→ **Data shown**
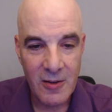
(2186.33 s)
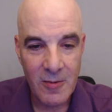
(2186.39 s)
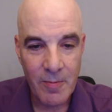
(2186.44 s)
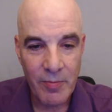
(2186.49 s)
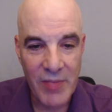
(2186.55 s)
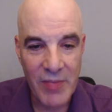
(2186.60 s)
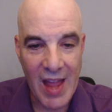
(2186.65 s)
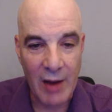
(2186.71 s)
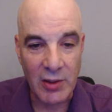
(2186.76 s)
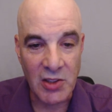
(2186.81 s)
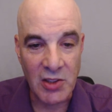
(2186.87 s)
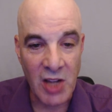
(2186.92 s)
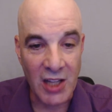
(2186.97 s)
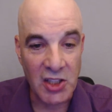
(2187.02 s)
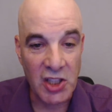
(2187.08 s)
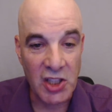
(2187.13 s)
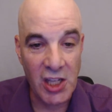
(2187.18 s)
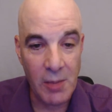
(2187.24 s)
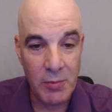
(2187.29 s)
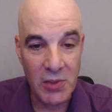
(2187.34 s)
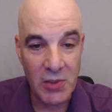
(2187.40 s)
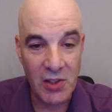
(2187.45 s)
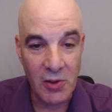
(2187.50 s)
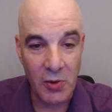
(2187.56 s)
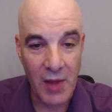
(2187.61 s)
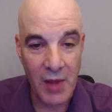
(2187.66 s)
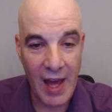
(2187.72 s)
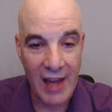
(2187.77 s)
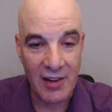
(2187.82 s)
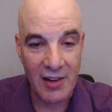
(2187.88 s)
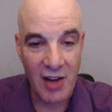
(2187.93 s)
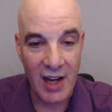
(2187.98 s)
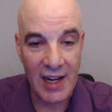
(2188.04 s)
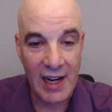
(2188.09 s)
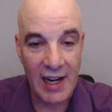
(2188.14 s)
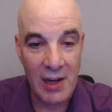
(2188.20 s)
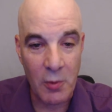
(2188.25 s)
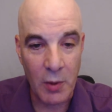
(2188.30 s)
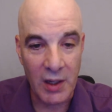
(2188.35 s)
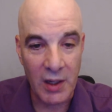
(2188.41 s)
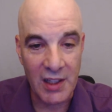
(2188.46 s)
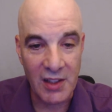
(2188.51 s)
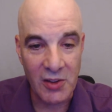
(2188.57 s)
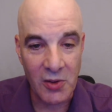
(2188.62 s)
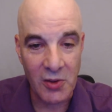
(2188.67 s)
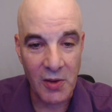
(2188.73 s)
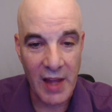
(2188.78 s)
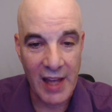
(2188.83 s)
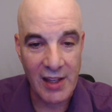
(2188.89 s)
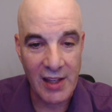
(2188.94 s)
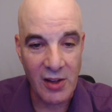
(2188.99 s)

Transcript: Now, it's not cheap to do that. Not anyone can do that.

→ **Exercise goal**
Pictures do not belong in the copy. Repeat only the lines from the top of the records through the line containing "(2188.62 s)".

→ **Exercise output**
(2186.33 s)
(2186.39 s)
(2186.44 s)
(2186.49 s)
(2186.55 s)
(2186.60 s)
(2186.65 s)
(2186.71 s)
(2186.76 s)
(2186.81 s)
(2186.87 s)
(2186.92 s)
(2186.97 s)
(2187.02 s)
(2187.08 s)
(2187.13 s)
(2187.18 s)
(2187.24 s)
(2187.29 s)
(2187.34 s)
(2187.40 s)
(2187.45 s)
(2187.50 s)
(2187.56 s)
(2187.61 s)
(2187.66 s)
(2187.72 s)
(2187.77 s)
(2187.82 s)
(2187.88 s)
(2187.93 s)
(2187.98 s)
(2188.04 s)
(2188.09 s)
(2188.14 s)
(2188.20 s)
(2188.25 s)
(2188.30 s)
(2188.35 s)
(2188.41 s)
(2188.46 s)
(2188.51 s)
(2188.57 s)
(2188.62 s)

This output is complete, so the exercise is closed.